Plans for cooperation with Russia are much more extensive in Germany - up to joint efforts to create a single space from Lisbon to Vladivostok, where Germany and Russia will guarantee security and sovereignty to European states, guided by the principles of the OSCE. In general, Berlin wants to manage the EU together with Moscow and is ready to include the EU in the big Eurasia for this purpose.
It is clear that no one will sacrifice such ambitious plans for the sake of some Ukraine. But the Minsk agreements are now part of the coalition agreement, and hence the factor of German domestic policy. That is, even not fulfilled, they expand the scope of their action. Initially, from the factor of Ukrainian politics, they turned into a regional policy factor, and now they are gradually becoming a factor of global politics, influencing the future not only of Germany, but of the whole of the European Union.
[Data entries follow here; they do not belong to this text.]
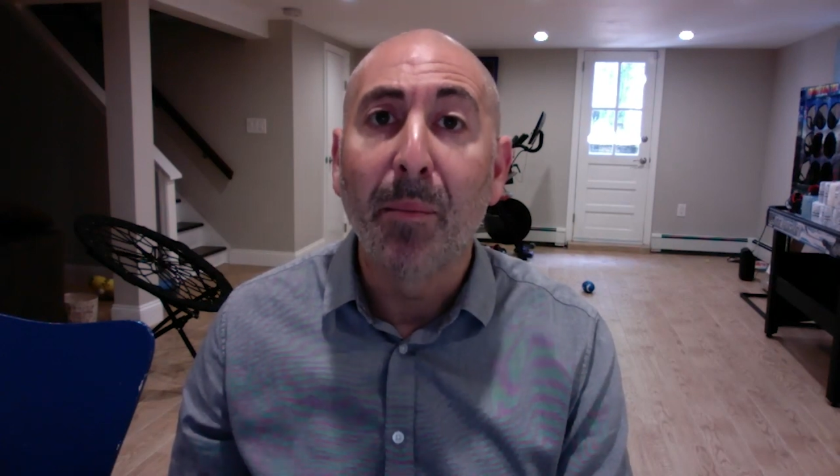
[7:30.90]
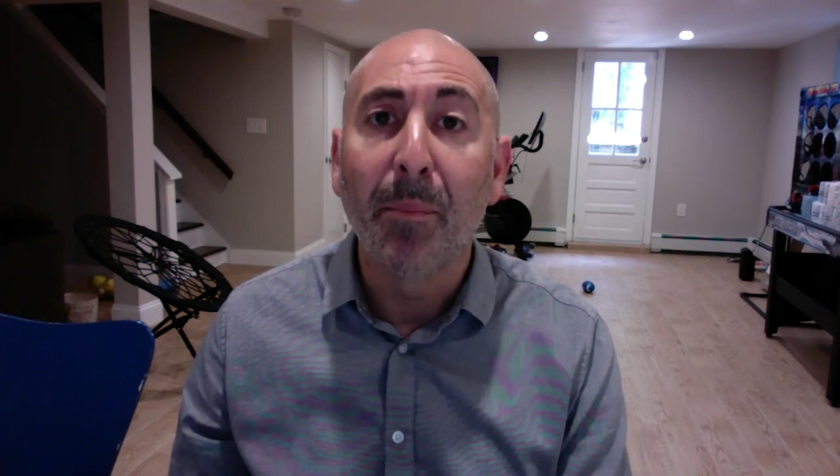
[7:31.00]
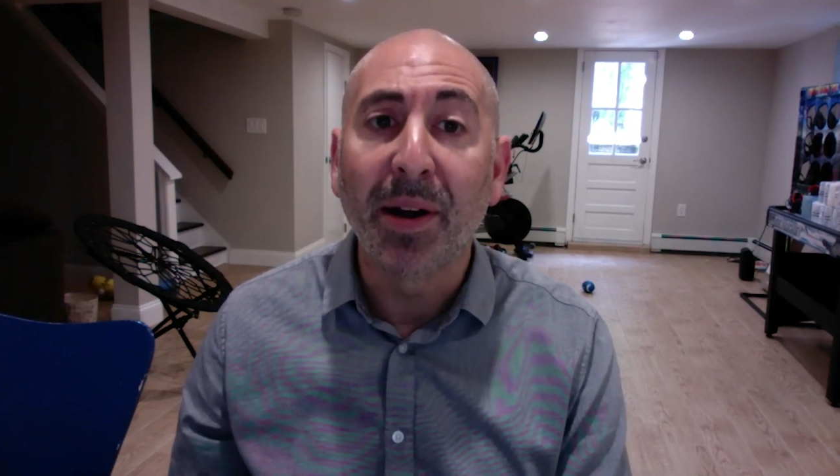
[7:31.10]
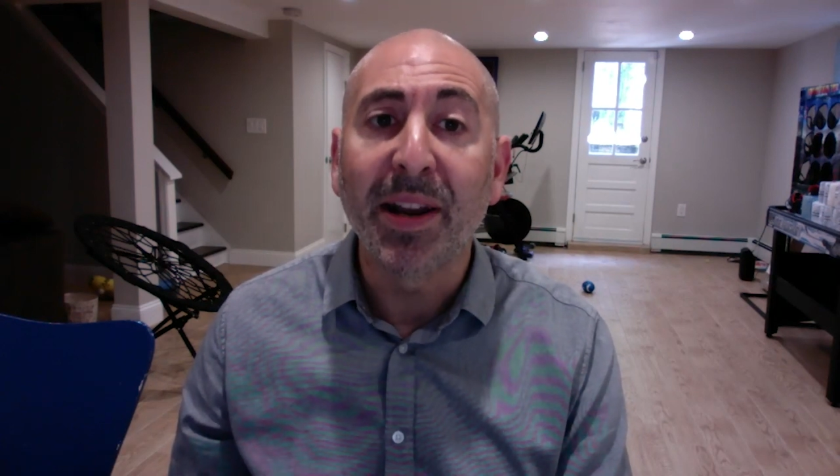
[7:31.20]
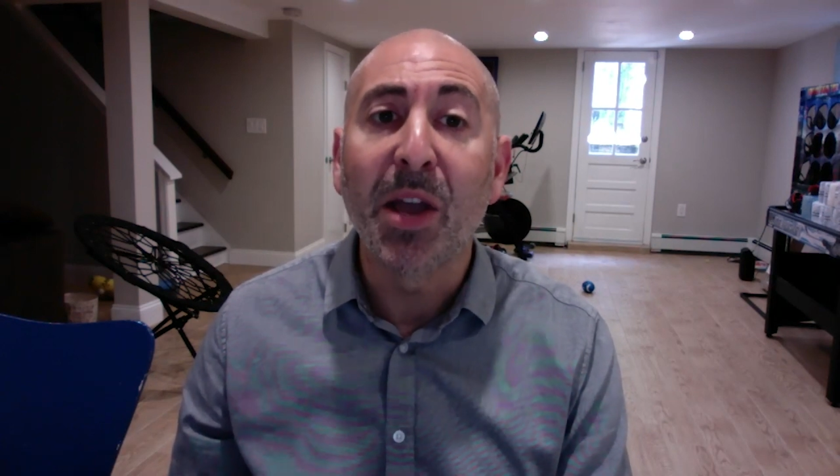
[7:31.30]

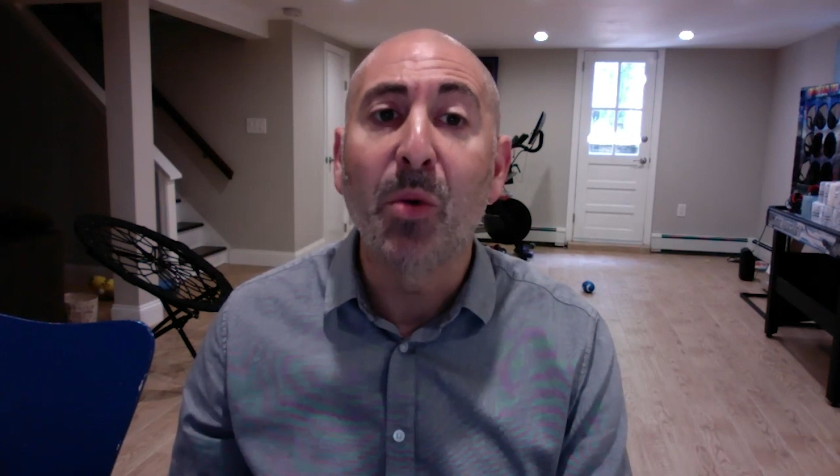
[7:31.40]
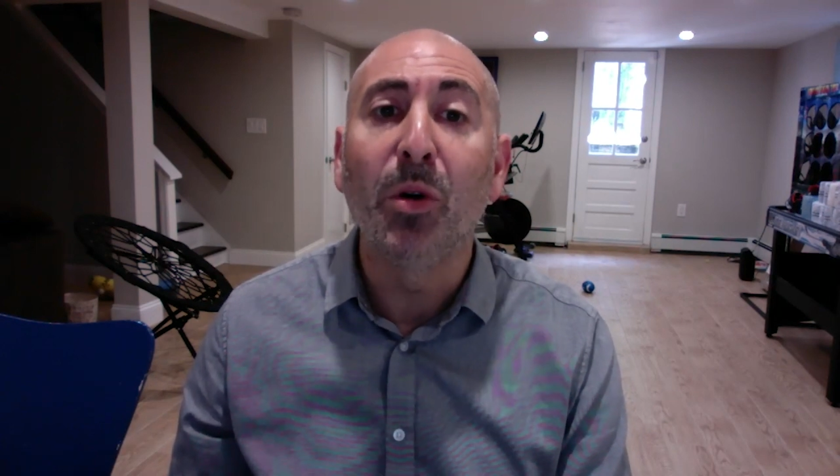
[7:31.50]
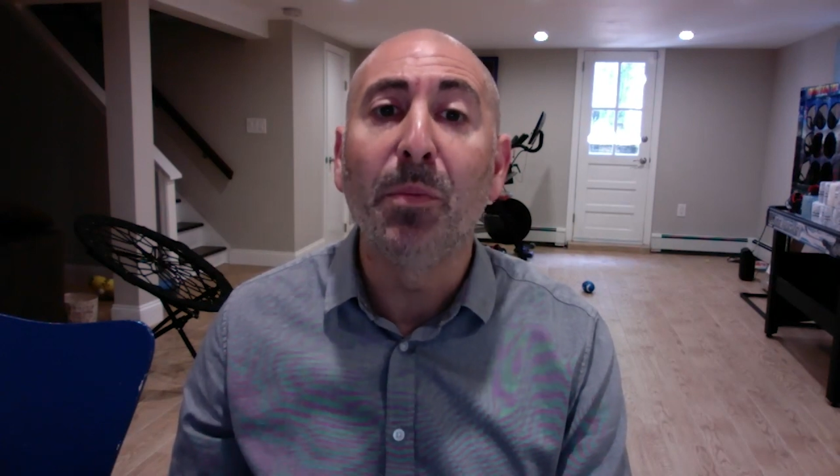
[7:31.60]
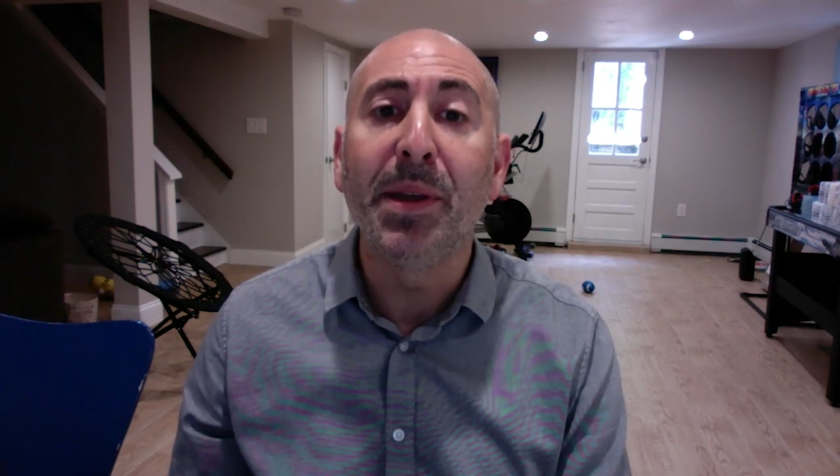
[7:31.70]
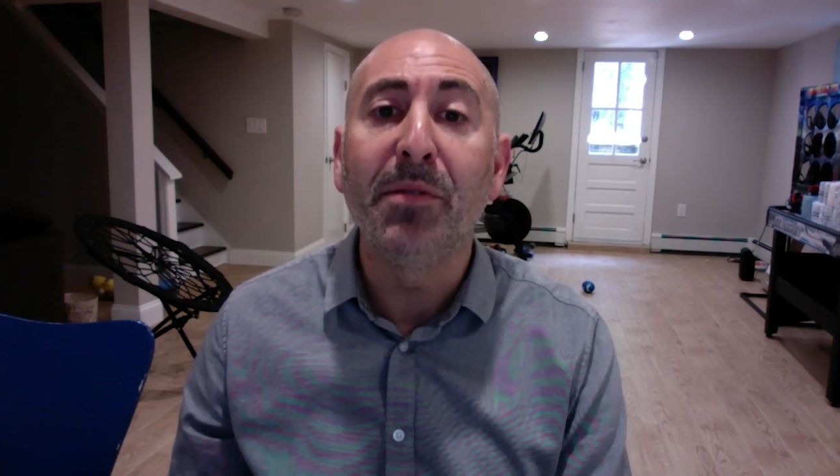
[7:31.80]
but it
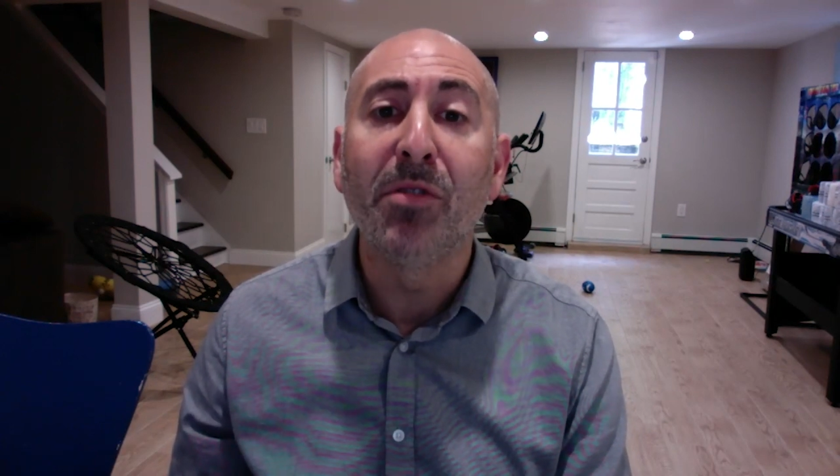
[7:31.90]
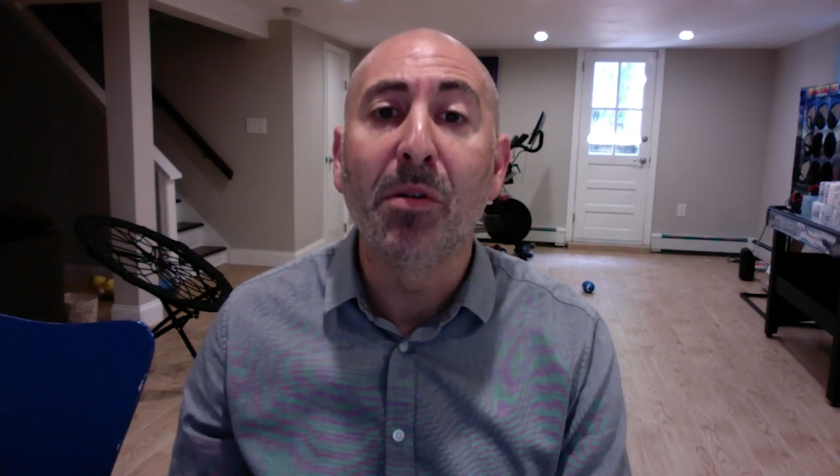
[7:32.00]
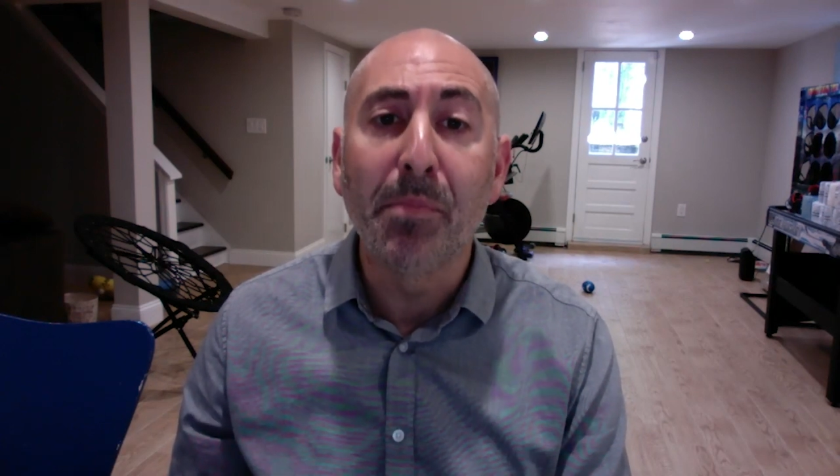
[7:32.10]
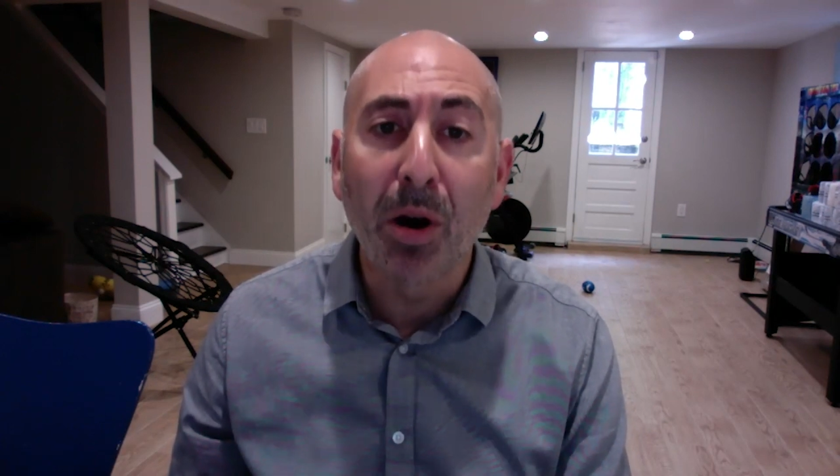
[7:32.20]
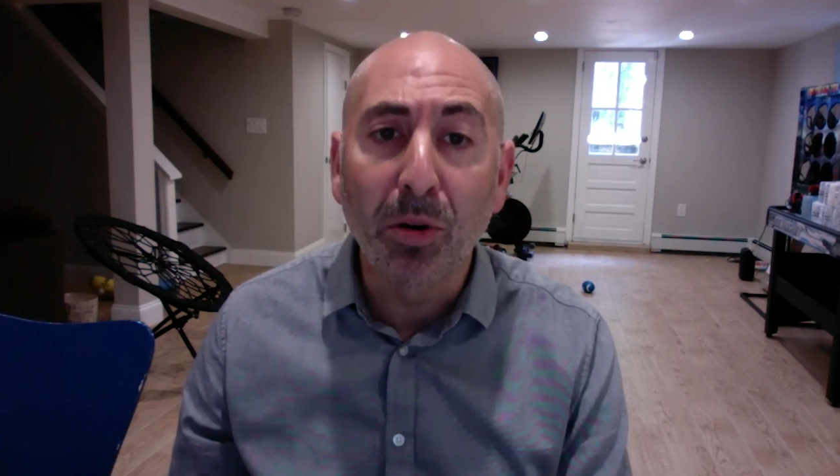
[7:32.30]
will be
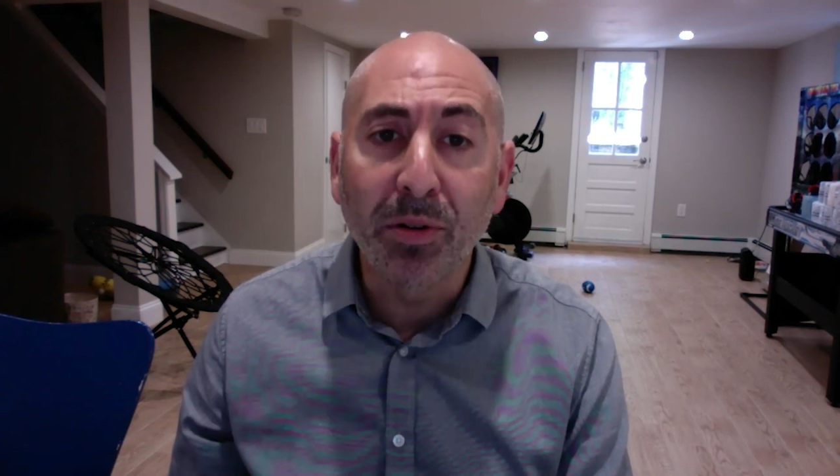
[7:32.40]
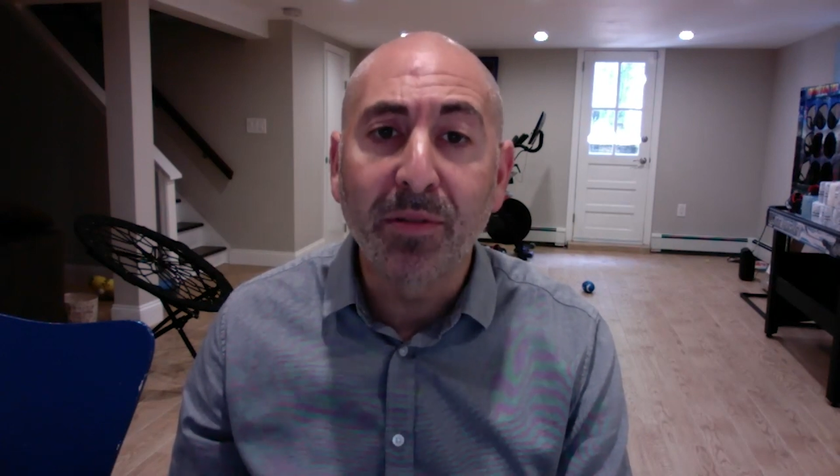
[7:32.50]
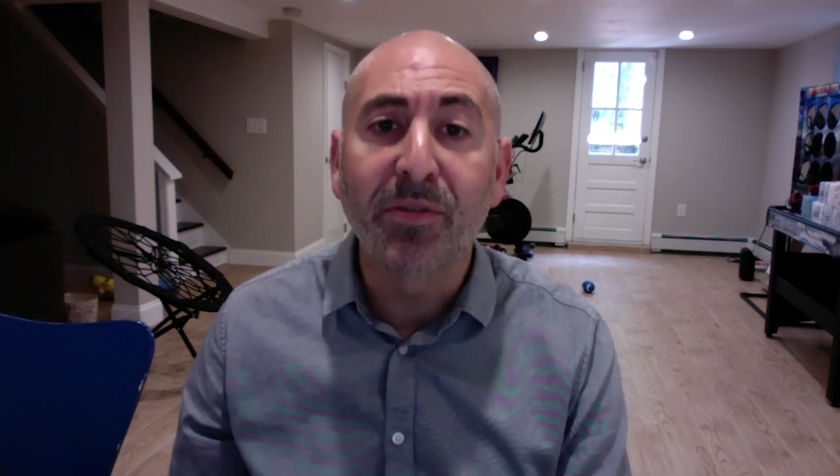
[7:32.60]
remote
This is a bad signal for Ukraine. The policy of Germany and the EU cannot depend on Kiev, but Kiev depends entirely on Berlin and Brussels. As a result, Minsk agreements, as a factor of European and global politics, completely get out of Kiev's control. Now their action, inaction or opposition will be determined by other politicians in the interests of other countries.
But the very Minsk agreements get a chance for a second life. An element of a big global game, they completely lose touch with Ukraine and dependence on its fate. Therefore, there is a possibility that the Minsk agreements filled with new content will continue to operate.